Ferguson does all of it. And she does it across sectors that couldn't be more different from each other. A crypto startup and a gaming studio and a fintech platform all have radically different cultures, incentive structures, regulatory environments, and talent pools. She moves between them.
The Acquihire Expert
In 2022, Ferguson co-authored one of the more useful guides a VC firm has published in recent years: "The Complete Guide to Acquihires," written with Peter Blackwood. Acquihires - where a company is purchased primarily to absorb its talent rather than its product or revenue - are one of the most legally and humanly complicated transactions in tech. They sit at the intersection of employment law, compensation design, culture integration, and negotiation.
The guide covers employee agreements and compensation analysis, benefits and insurance auditing, HR practices and organizational culture assessment, employee relations and engagement strategies, and full onboarding and integration planning. It's not a think-piece. It's a manual. That's Ferguson's approach: practical before inspirational.
She also co-authored "The 16 Commandments of Raising Equity in a Challenging Market" alongside Manas Punhani, JJ Yu, and Melissa Wasser - bringing the people lens to one of the most fraught moments a company faces: fundraising under pressure.
Remote, Distributed, and Actually Working
In June 2020, when the world was still figuring out that remote work was going to last longer than three weeks, Ferguson stepped into a YouTube talk titled "Managing Distributed Workforces." At that moment, most HR professionals were improvising. Ferguson was translating - taking what she already knew about distributed teams and handing it to founders who were panicking.
The moment revealed something important about her function: People Practices at a16z isn't just internal housekeeping. It's a platform for turning operational knowledge into portfolio-wide capability. When one partner figures something out, it spreads. That's leverage.
The Long Game
Thirteen-plus years at the same firm is unusual anywhere. In venture capital, where the attention economy runs hot and operators cycle through roles every two to three years chasing the next thing, it's genuinely rare. It says something about what Ferguson has built and what a16z has built around her.

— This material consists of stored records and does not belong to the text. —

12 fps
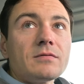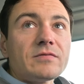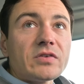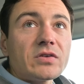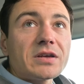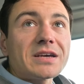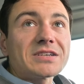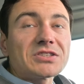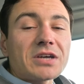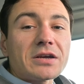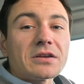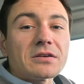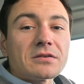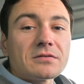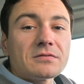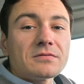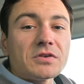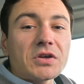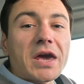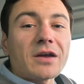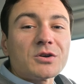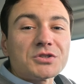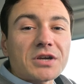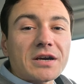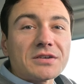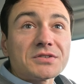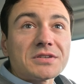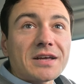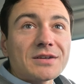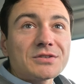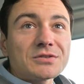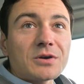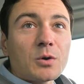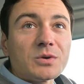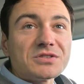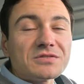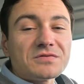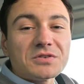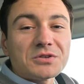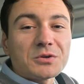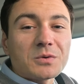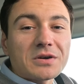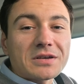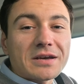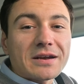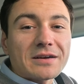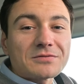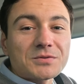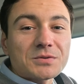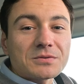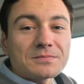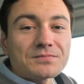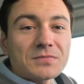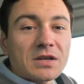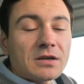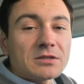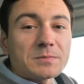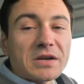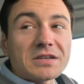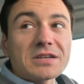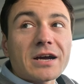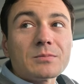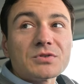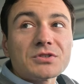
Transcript: Feeling excited, feeling energized, and that's always the feeling you want to get after spending time with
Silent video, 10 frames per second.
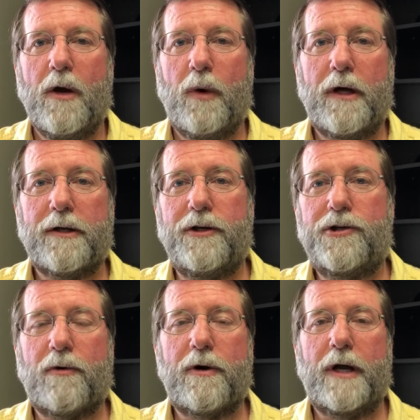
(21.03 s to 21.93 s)
Well, in
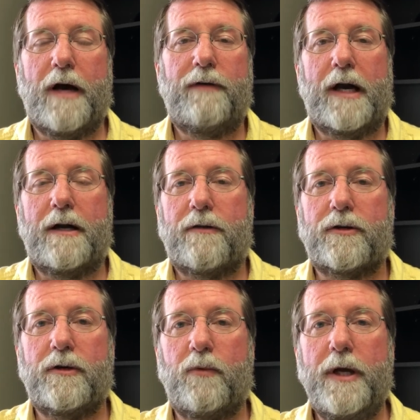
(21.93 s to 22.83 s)
short, I've had another
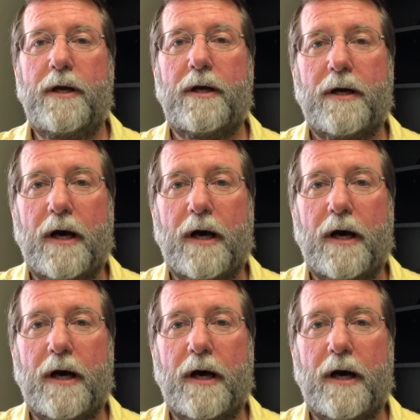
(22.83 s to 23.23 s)
good week.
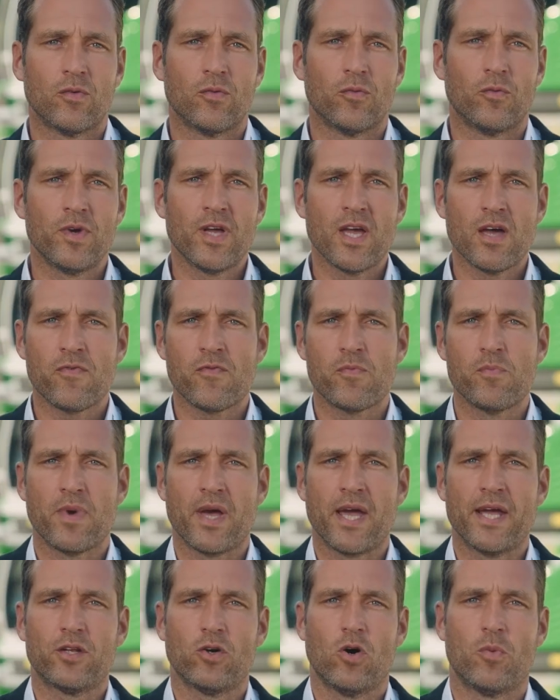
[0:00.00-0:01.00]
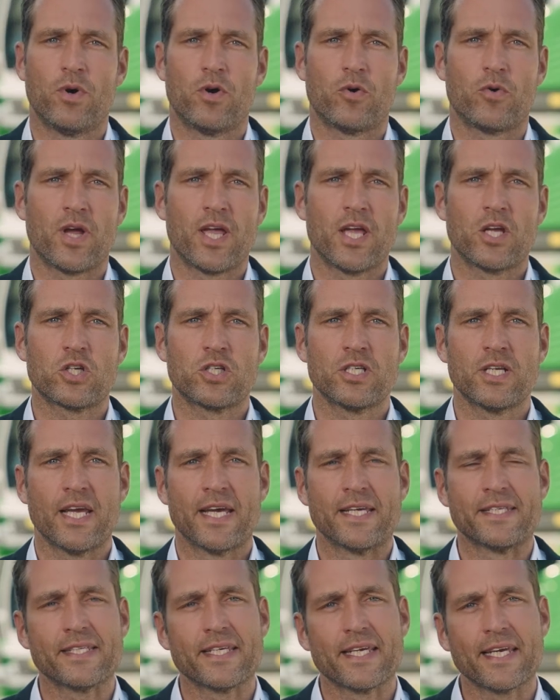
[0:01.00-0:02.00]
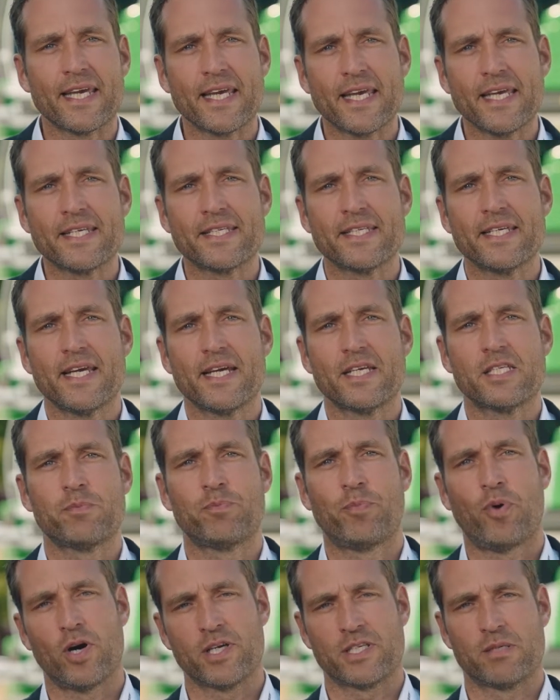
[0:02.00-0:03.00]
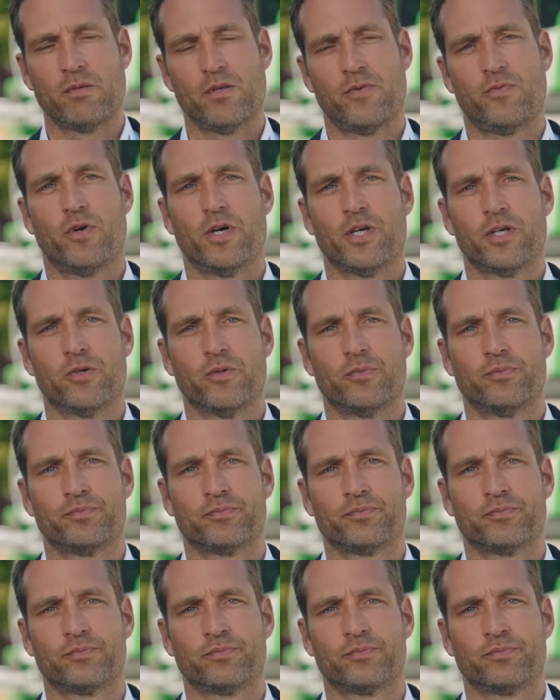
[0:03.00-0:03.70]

We have made operation as easy as possible for you,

The portfolio companies she advises have included some of the most closely watched startups in tech - across consumer, web3, fintech, gaming, and beyond. The firm has backed names like Airbnb, Lyft, Slack, GitHub, Coinbase, and Roblox. The people infrastructure behind each of those growth stories needed someone like Ferguson on speed dial.
She studied Economics and Finance at San Jose State University - a practical foundation for someone who would spend her career thinking about how organizations allocate their most expensive, unpredictable resource: people. The degree fits. The career makes sense. The longevity is the interesting part.
Some people build companies. Some people fund them. Tina Ferguson builds the human systems that make both possible.